Armstrong: "Instead of a savings account earning 0.01% interest, consumers have direct access to 4%+ with a stablecoin".
Coinbase CEO Brian Armstrong has called on U.S. lawmakers to ensure upcoming stablecoin legislation permits consumers to earn interest directly on their digital dollar holdings, in an article published in X on April 1, 2025 .
In a detailed Twitter post, Armstrong argued that while stablecoins have successfully digitized fiat currencies, the inability for average users to access interest generated by the underlying reserves represents a critical missed opportunity for consumers and the broader economy.
"Stablecoins like USDC are backed 1:1 by the dollar.

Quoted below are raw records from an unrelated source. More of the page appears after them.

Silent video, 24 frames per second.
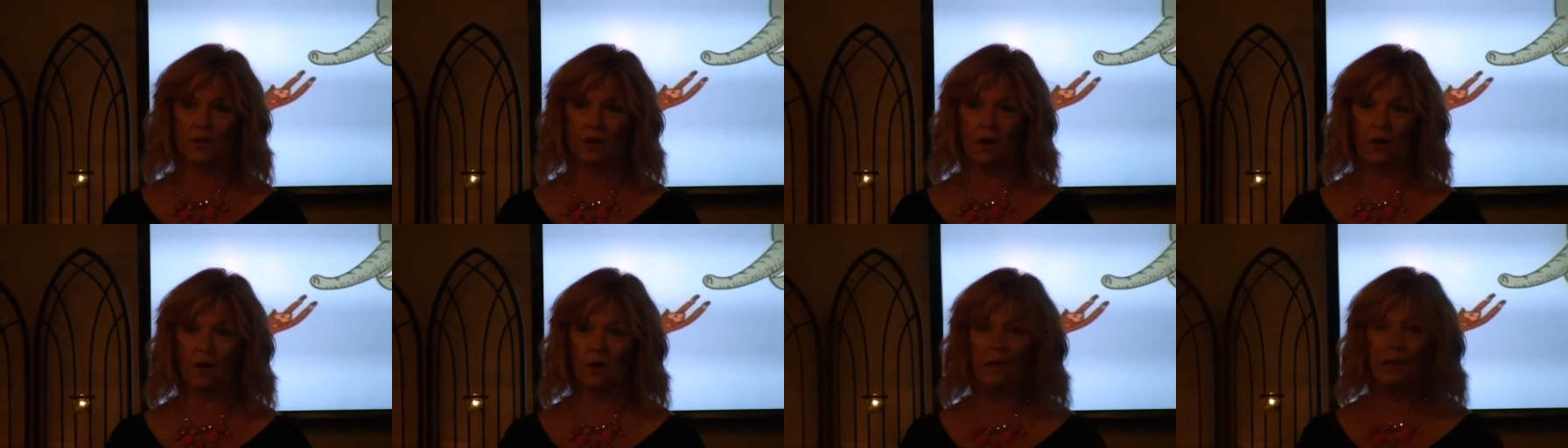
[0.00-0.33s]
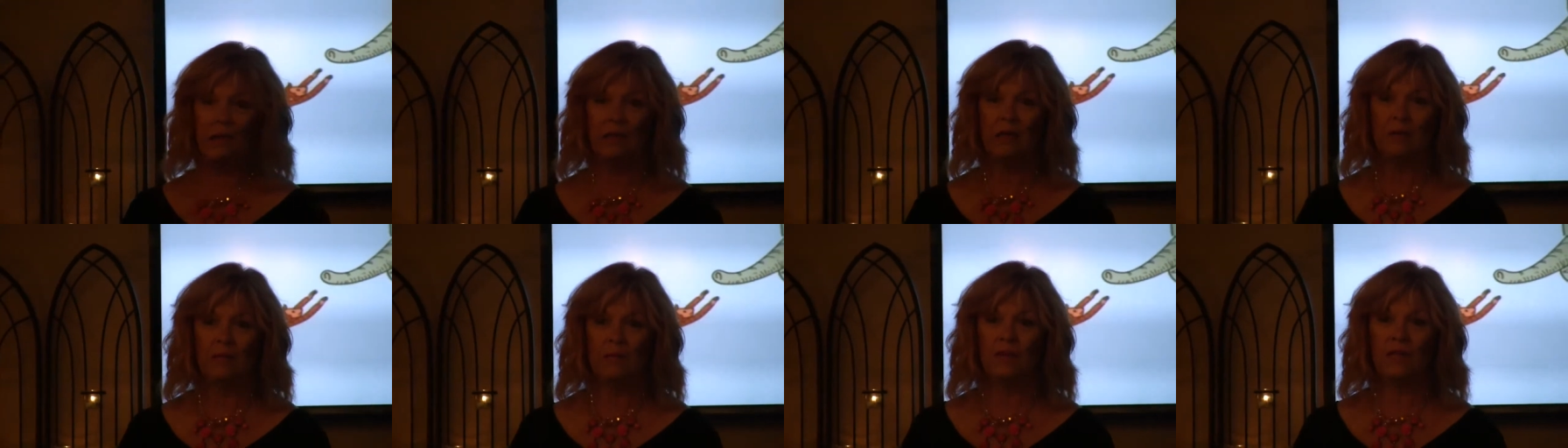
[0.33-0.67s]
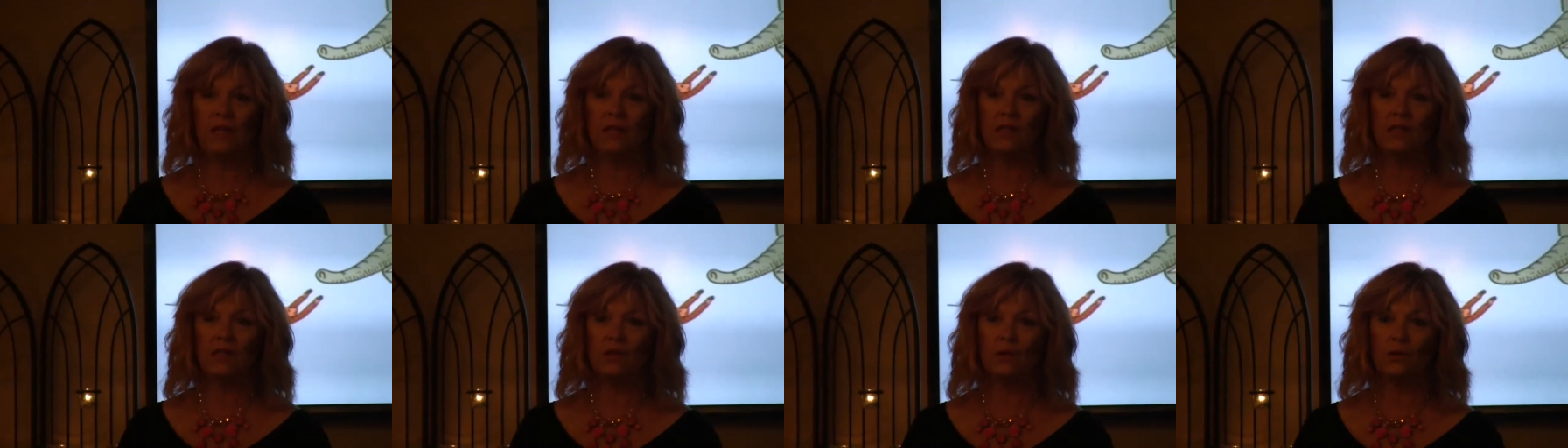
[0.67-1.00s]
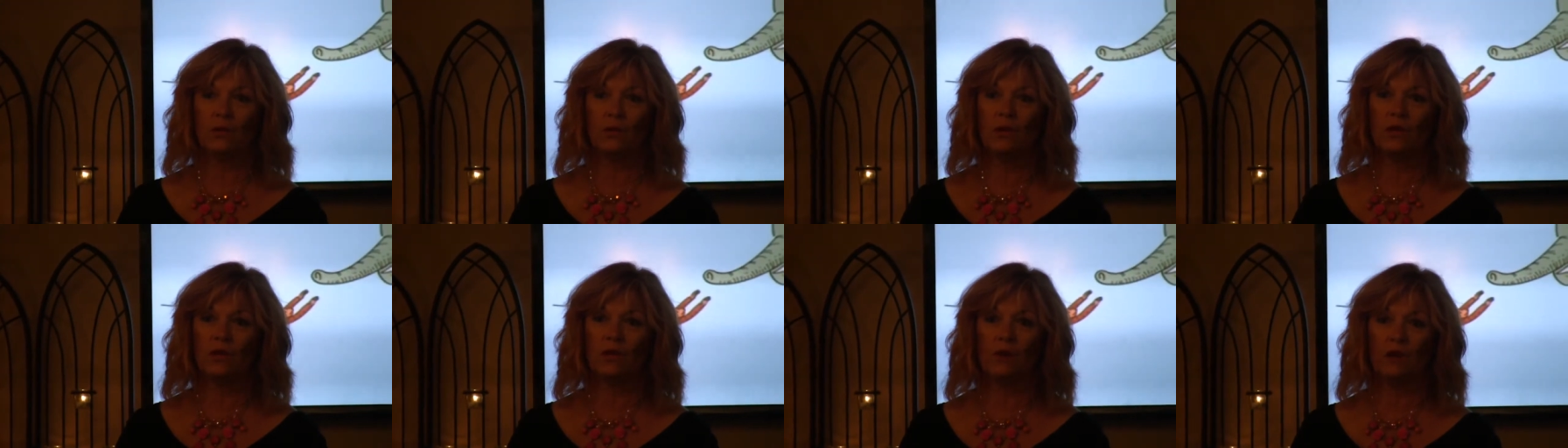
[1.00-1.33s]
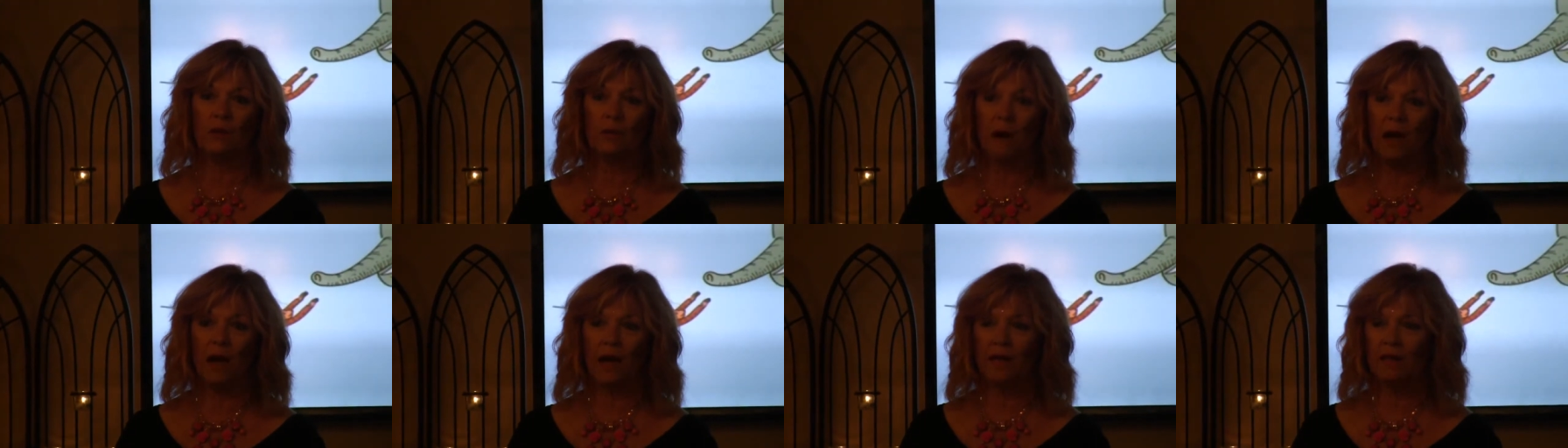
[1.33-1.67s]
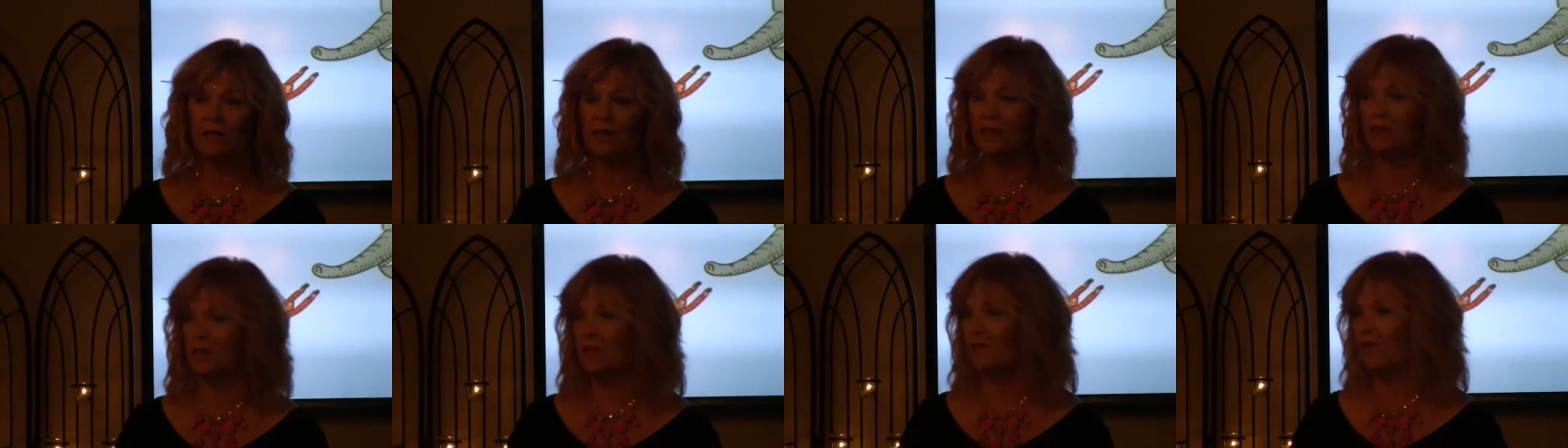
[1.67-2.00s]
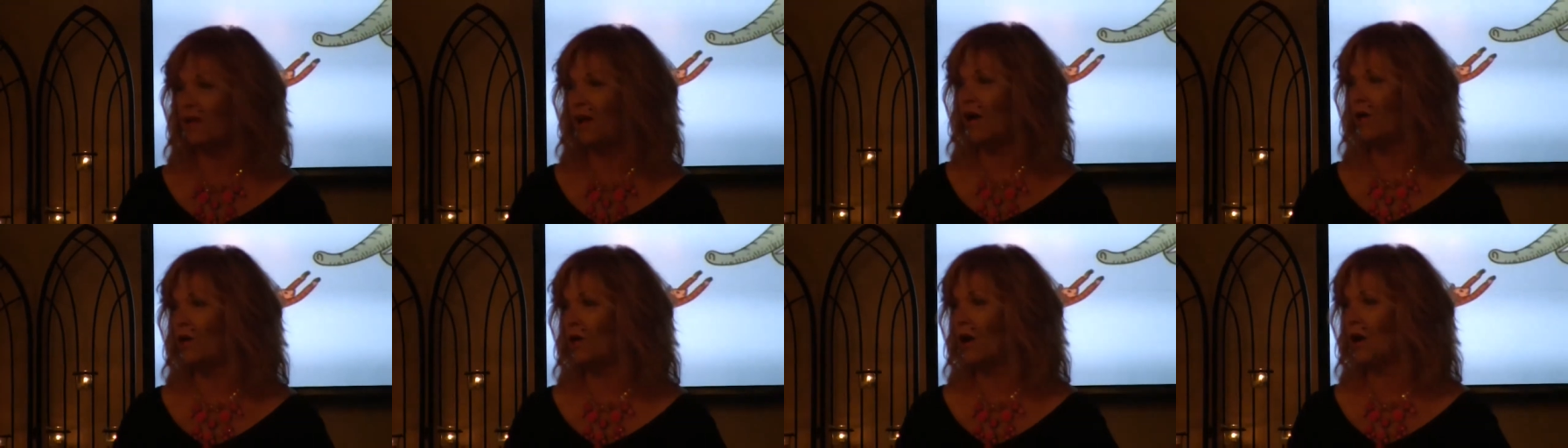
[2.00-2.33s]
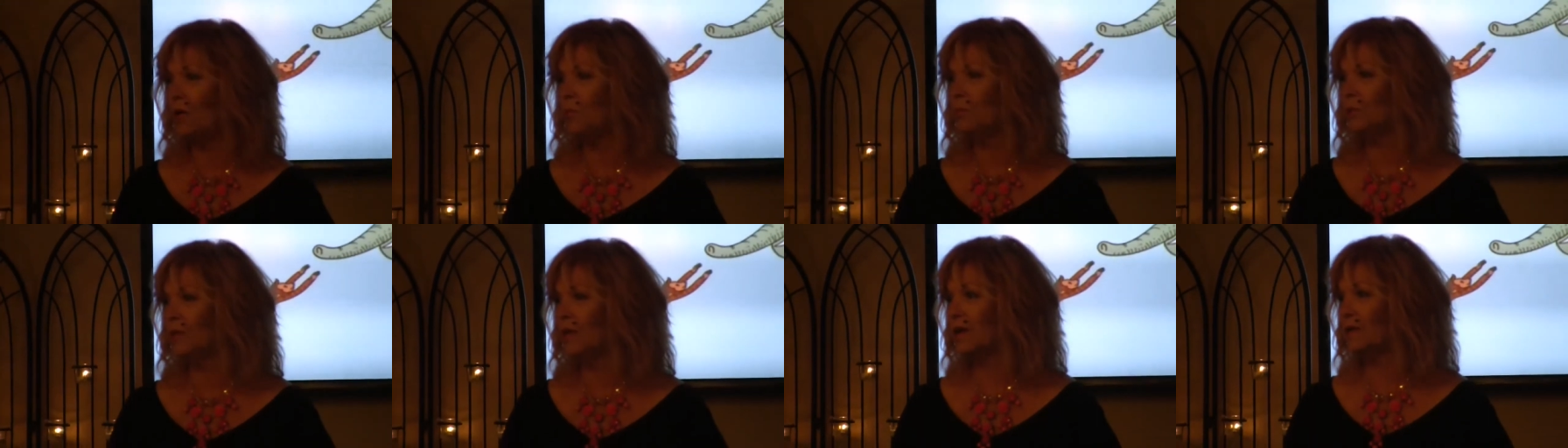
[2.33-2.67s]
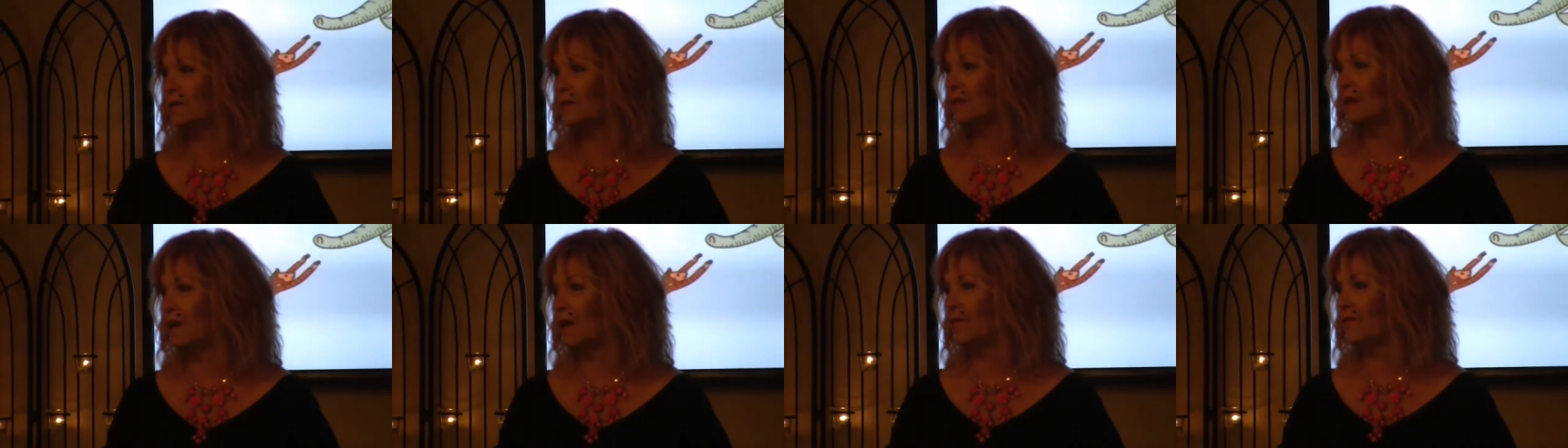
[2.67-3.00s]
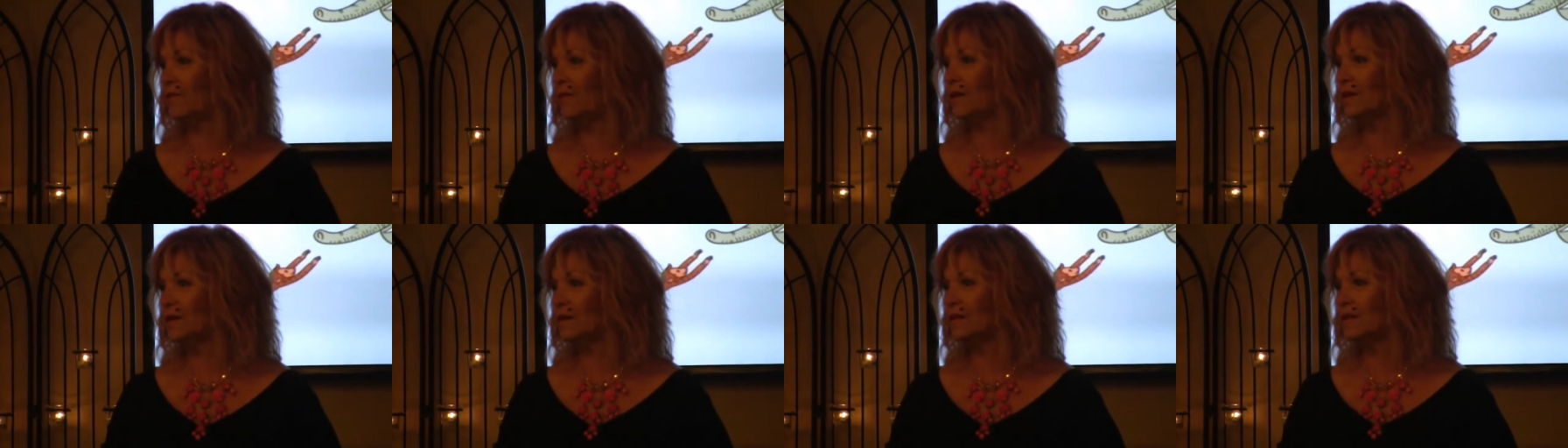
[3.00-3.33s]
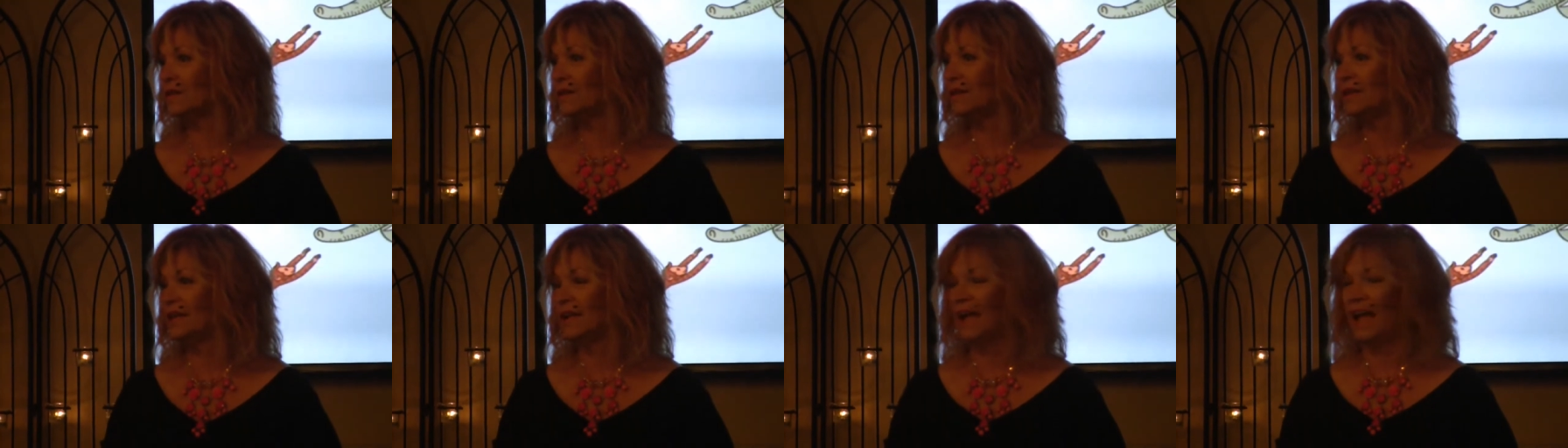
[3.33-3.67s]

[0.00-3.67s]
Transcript: song because it really reminds us of how complex life is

Stablecoin issuers typically hold USD reserve assets in low risk investments like short-term US Treasuries," Armstrong explained. "Interest earned on those investments is typically kept by the issuer."
The Coinbase founder highlighted a stark disparity in the financial system, noting that while the average Federal Funds rate stood at 4.75% in 2024, consumer savings accounts yielded just 0.41% on average, with many offering as little as 0.01%.
"With inflation at ~3% last year, this means consumers had a real loss in purchasing power of 2.5% due to middlemen," Armstrong stated, adding that onchain interest could democratize access to market-rate yields.
The cryptocurrency executive outlined three major beneficiaries of enabling interest-bearing stablecoins:
American consumers would gain access to significantly higher yields on their dollar holdings, potentially exceeding 4% compared to negligible traditional savings rates.
Billions of underbanked individuals worldwide would obtain access to interest-earning U.S. dollars through a system requiring "only a simple internet connection," without branch visits or excessive fees.
The U.S. economy would benefit from stablecoins' growing role as Treasury holders—already exceeding many countries—potentially becoming "the largest treasury holder in a few years" while extending "dollar dominance in an increasingly digital global economy."
Armstrong's comments come as Congress is actively developing new stablecoin legislation under what he described as a "pro-crypto administration." He warned that failure to include provisions for onchain interest could cause the United States to miss out on "billions more USD users and trillions in potential cash flows."
The primary obstacle, according to Armstrong, is that unlike traditional banking products, stablecoins don't currently benefit from exemptions under securities laws that would allow interest payments without "onerous disclosure requirements and tax implications."
"We can choose to level the playing field and ensure these laws pave a way for all regulated stablecoins to deliver interest directly to consumers, the same way a savings or checking account can," Armstrong urged. "Or we can protect an outdated system that pays the average person 0.01% and keeps the lion's share of the interest with the middlemen."
Armstrong concluded that enabling onchain interest would foster innovation and competition while keeping these developments within U.S. jurisdiction, ultimately benefiting consumers.
Market analysts note that Armstrong's push comes amid growing competition in the stablecoin sector and increased regulatory attention to the rapidly expanding market for dollar-backed digital currencies.